Le mystérieux message m'est d'abord apparu sur un panneau publicitaire surplombant la Highway 101, alors que le taxi m'amenait de l'aéroport de San Francisco à Union Square. En grandes lettres blanches sur fond bleu, sans autre indication, on peut encore y lire : « THE ALGORITHM KILLED JEEVES ».
Pour le vieux lecteur d'Agatha Christie, ce type d'annonce met inévitablement en branle les fameuses cellules grises du Poirot qui sommeille en nous et, malgré les neuf heures de décalage horaire et le fastidieux vol transatlantique, la nécessité d'enquêter sur ce « teaser » des plus curieux s'impose immédiatement. Premier réflexe : une facétie de Google. Jeeves est bien sûr l'impayable majordome inventé par P.G. Woodehouse, dont le flegme britannique et l'humour tout en euphémisme ont fait le succès de la série des romans publiés dans les années 1930. L'imperturbable butler avait été choisi comme emblème par le moteur de recherches askjeeves.com, fondé en 1996 et passé public au NASDAQ en 1999. Pouvait-il donc s'agir d'une publicité de son rival historique Google moquant le caractère supposé suranné de ses algorithmes de recherche ?
Car Google manifeste ces derniers temps un appétit féroce pour tous les types de publicité. La presse et la blogosphère ne bruissaient la semaine dernière que des commentaires sur l'acquisition de DoubleClick (pour 3,1 milliards de dollars) et sur l'accord de distribution avec le groupe de communications Clear Channel pour vendre des annonces publicitaires sur ses 675 stations de radio aux Etats-Unis. Google avait acheté la société DMarc Broadcasting, spécialiste du secteur, l'année dernière (102 millions de dollars) ; elle avait également expérimenté avec la publicité dans la presse papier en achetant des pages de publicité dans des quotidiens américains pour les revendre à ses annonceurs. On était donc en droit d'attendre quelques perfidies dirigées contre ses concurrents directs, et contre askjeeves.com rebaptisé ask.com au moment de son rachat par Interactive Media en 2005 (2,3 milliards de dollars en juillet 2005).
Mais mon enquête se compliquait rapidement.
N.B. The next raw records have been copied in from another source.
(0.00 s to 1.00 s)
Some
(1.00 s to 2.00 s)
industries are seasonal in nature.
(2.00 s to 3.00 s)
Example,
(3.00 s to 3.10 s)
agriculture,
Trois jours plus tard, au volant cette fois de ma voiture de location, pour rencontrer les fondateurs français de la startup Kinemo - un service d'animation et de mise en scène des messages texte pour les téléphones mobiles - un autre panneau de même format, mêmes police de caractère et couleurs, au bord de la 101, du côté de Palo Alto, annonçait : « THE ALGORITHM IS FROM JERSEY ». Voilà qui était moins clair.
Une recherche (sur Google !) révélait qu'à New York avait également surgi un message crypté sur un panneau publicitaire : « THE ALGORITHM IS BANNED IN CHINA », ce qui venait ajouter à ma confusion. Le lendemain on lisait sur un panneau publicitaire ornant un mur de Manhattan : « THE ALGORITHM CONSTANTLY FIND JESUS », ce qui achevait de me perdre en conjectures. Quels indices chercher dans l'allitération « Jeeves, Jersey, Jesus » ? Pourquoi une interdiction en Chine ? Une communauté évangélique du New Jersey serait-elle responsable de l'assassinat d'un majordome en Chine ? Bref, mon enquête était au point mort.
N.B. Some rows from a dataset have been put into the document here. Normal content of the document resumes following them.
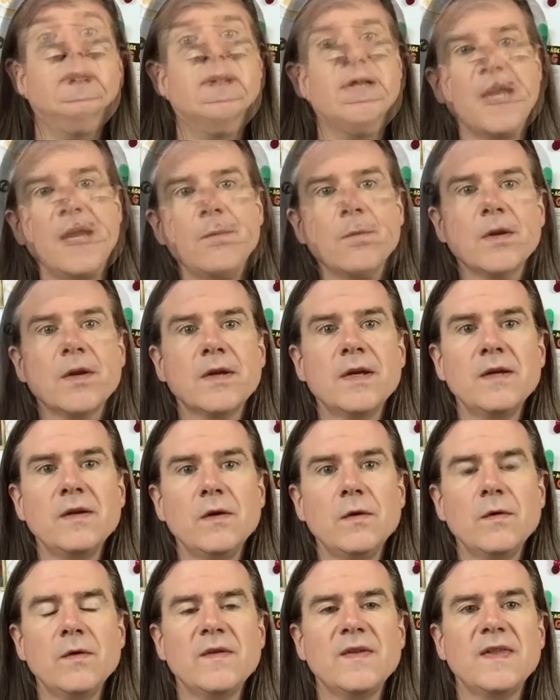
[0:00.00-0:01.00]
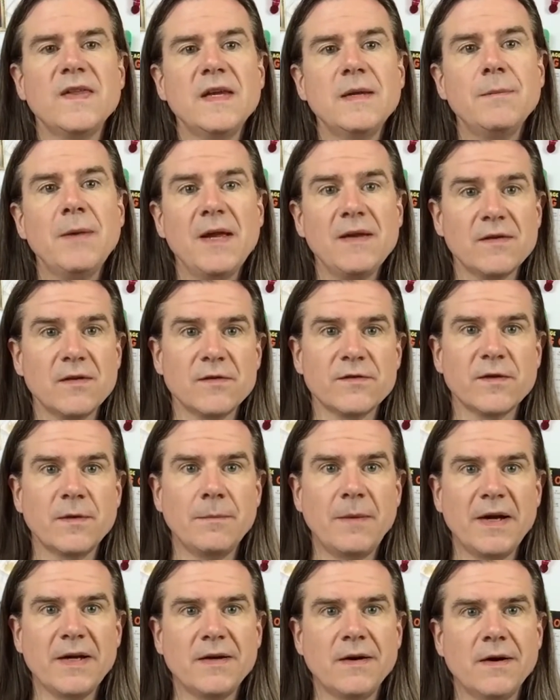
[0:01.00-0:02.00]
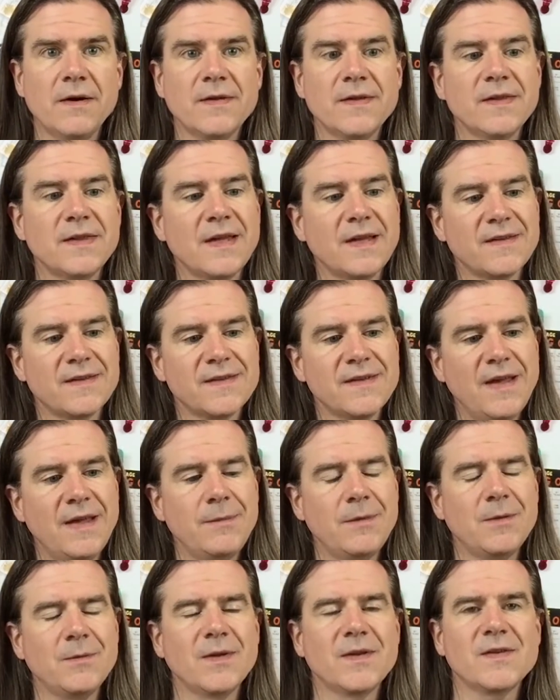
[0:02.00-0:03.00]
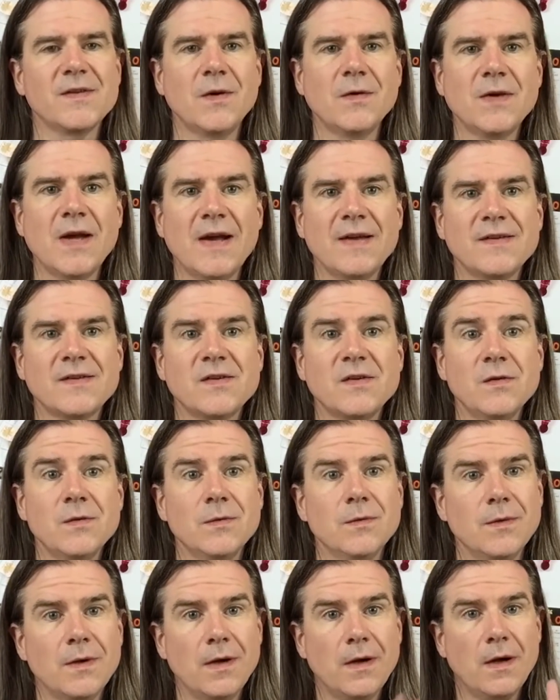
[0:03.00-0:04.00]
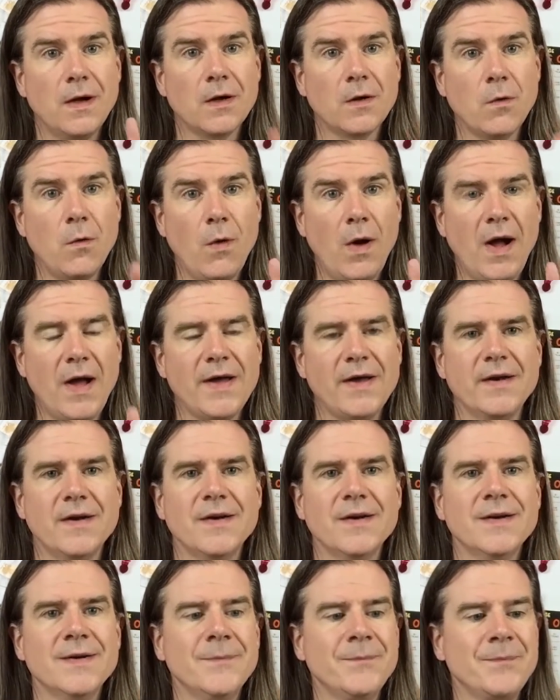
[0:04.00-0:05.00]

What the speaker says: Today we're going to use the basil from my garden that Simon was so nice to acquire.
L'hypothèse la plus communément admise aujourd'hui, et reprise dans une grande variété de blogs, serait celle d'une campagne diabolique menée par ask.com elle-même pour annoncer son nouveau moteur de recherche. Jusqu'à maintenant, le moteur de recherche utilisait comme algorithme de pertinence celui de la société Teoma, rachetée en 2001, modifié au fur et à mesure des besoins. Premier indice : Teoma, fondée par des chercheurs de l'Université Rutgers, était basée dans le New Jersey où ask.com maintient à ce jour un laboratoire de recherches. Il semblerait donc qu'un nouvel algorithme soit en chantier, sous le nom de code Edison, d’après les annonces de la société ask.com. Edison est un projet qui couplerait la technologie de Teoma à celle de DirectHit, une autre technologie basée, quant à elle, sur l'analyse des clics des utilisateurs dans les pages de résultats, rachetée là aussi par ask.com en 2000 et qui avait été popularisée par le moteur de recherche HotBot, dont on parlait beaucoup à l'époque, en 1999... Edison, « THE ALGORITHM », développé dans le New Jersey, mettrait ainsi fin au moteur traditionnel hérité de (Ask)Jeeves. Alors pourquoi l'interdiction en Chine - une référence à l'épisode peu reluisant de Google cédant aux injonctions du gouvernement chinois ou bien à la campagne de « purification de l'Internet » lancée en Chine lundi dernier par le président Hu JinTao ? Et surtout pourquoi la découverte « constante » de Jesus ?
Le mystère de l’algorithme reste entier.